HOUSTON, Nov. 26 (Xinhua) -- More than 44,000 visitors attended the Texas Renaissance Festival over the weekend, breaking the record for attendance on a closing weekend of this festival.
Workers at the festival who were affected by Hurricane Harvey flooding said this year's season helped save them.
"This has been a life saver," artisan festival potter Rosemary Hesterly told local TV station. "If it wasn't for this, I think I would've gone crazy."
Hesterly and her husband Gary have been vendors at the festival for years. Their home was flooded by more than 1.5 meters of water.
They were able to set up their shop at the festival which became a reprieve from the sadness they were dealing with back in Houston during the work week.
Texas Renaissance Festival 2017 began on Sept. 30, bringing the magic of the 16th century to life through Nov. 26.

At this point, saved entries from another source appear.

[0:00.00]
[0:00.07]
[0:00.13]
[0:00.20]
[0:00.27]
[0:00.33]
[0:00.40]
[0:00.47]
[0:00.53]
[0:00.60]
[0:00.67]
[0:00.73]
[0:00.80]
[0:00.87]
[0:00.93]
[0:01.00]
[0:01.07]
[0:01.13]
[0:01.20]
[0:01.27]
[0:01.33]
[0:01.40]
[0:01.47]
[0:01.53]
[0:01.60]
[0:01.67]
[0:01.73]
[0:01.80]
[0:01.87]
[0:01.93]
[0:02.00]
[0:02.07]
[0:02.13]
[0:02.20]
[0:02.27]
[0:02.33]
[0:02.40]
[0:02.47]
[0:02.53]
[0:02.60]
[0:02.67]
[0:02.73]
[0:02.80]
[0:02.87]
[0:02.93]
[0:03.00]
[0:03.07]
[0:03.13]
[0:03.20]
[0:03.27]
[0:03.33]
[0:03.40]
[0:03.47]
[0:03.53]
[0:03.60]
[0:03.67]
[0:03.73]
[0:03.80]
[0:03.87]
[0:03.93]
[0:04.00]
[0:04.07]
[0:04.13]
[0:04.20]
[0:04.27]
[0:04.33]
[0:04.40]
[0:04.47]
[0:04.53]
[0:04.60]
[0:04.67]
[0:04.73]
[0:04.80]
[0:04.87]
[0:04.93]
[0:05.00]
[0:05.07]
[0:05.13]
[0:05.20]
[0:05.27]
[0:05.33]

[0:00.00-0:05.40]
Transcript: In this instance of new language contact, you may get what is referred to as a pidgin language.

For the first time in nearly two decades, the 43-year-old festival has added a new themed weekend -- a "Heroes and Villains" weekend -- to the season schedule, for a total of nine themed weekends, which include Pirate Adventure, Barbarian Invasion and Celtic Christmas.
Since the 1970s, the festival has provided visitors with an opportunity to escape everyday life and be transported to an enchanted kingdom located in the middle of a forest.

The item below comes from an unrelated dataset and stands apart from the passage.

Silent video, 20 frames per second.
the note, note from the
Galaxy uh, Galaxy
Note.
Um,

An escape from reality has never been needed more than this year, by visitors and workers alike.
Although Harvey flooding may not have had as much of an impact on the number of visitors, vendors said it has impacted their sales since visitors may have had tighter budgets due to Harvey-related expenses this season.
Harvey blew ashore on Aug. 25 as the most powerful hurricane hitting Texas in more than 50 years, displacing hundreds of thousands of people and damaging some 200,000 homes in a path of destruction that stretches for more than 500 km. The Houston area was devastated by severe flooding, after receiving 1.4 meters of rain.